--- WHAT YOU WILL DO ---
Below is a listing; transcribe it exactly but without any images.

--- DATA FOR REVIEW ---

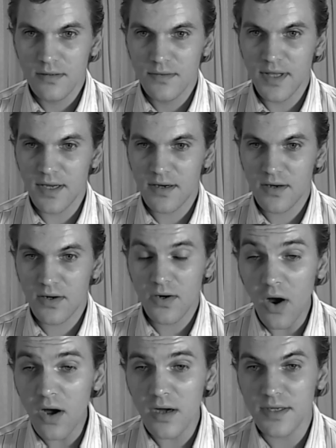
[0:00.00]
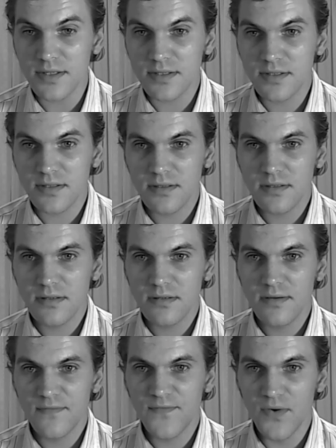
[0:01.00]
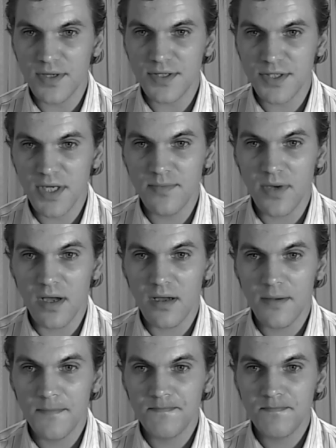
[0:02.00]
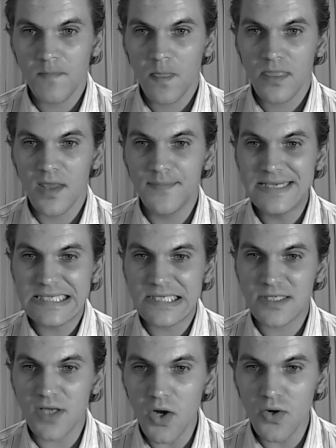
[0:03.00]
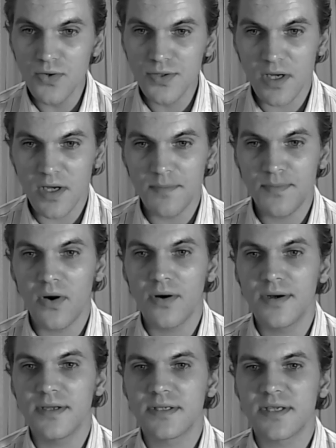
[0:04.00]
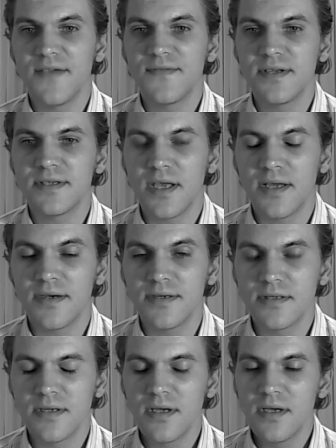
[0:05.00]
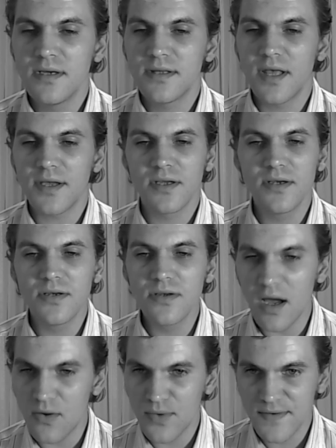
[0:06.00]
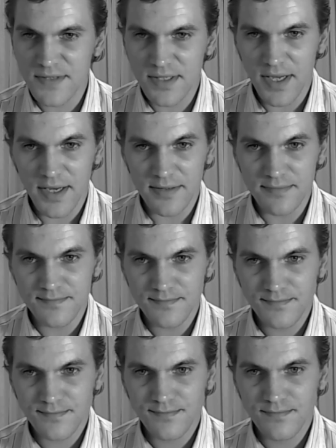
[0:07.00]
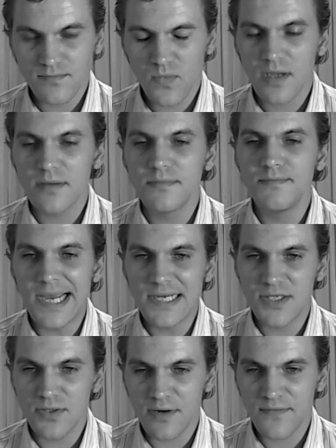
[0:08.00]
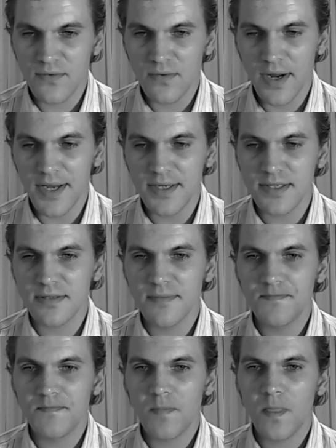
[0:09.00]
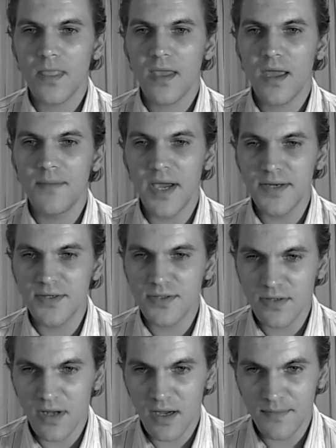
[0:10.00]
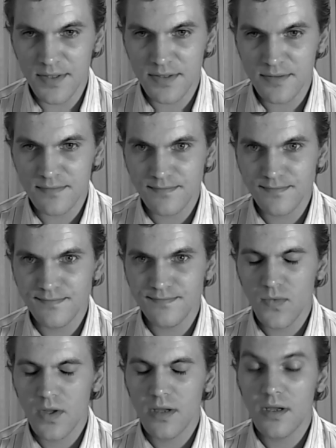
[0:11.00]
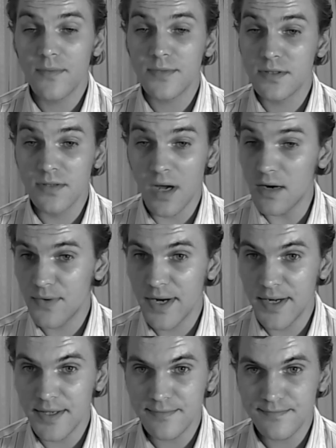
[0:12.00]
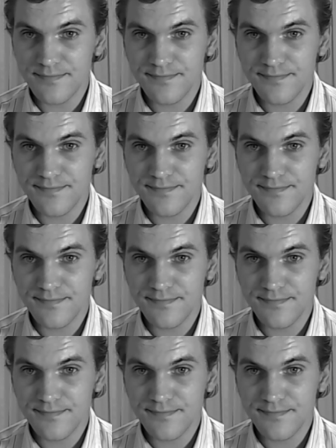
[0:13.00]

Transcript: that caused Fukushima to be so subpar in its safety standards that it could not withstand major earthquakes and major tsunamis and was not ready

--- RESPONSE FOR THIS EXERCISE ---
[0:00.00]
[0:01.00]
[0:02.00]
[0:03.00]
[0:04.00]
[0:05.00]
[0:06.00]
[0:07.00]
[0:08.00]
[0:09.00]
[0:10.00]
[0:11.00]
[0:12.00]
[0:13.00]

Transcript: that caused Fukushima to be so subpar in its safety standards that it could not withstand major earthquakes and major tsunamis and was not ready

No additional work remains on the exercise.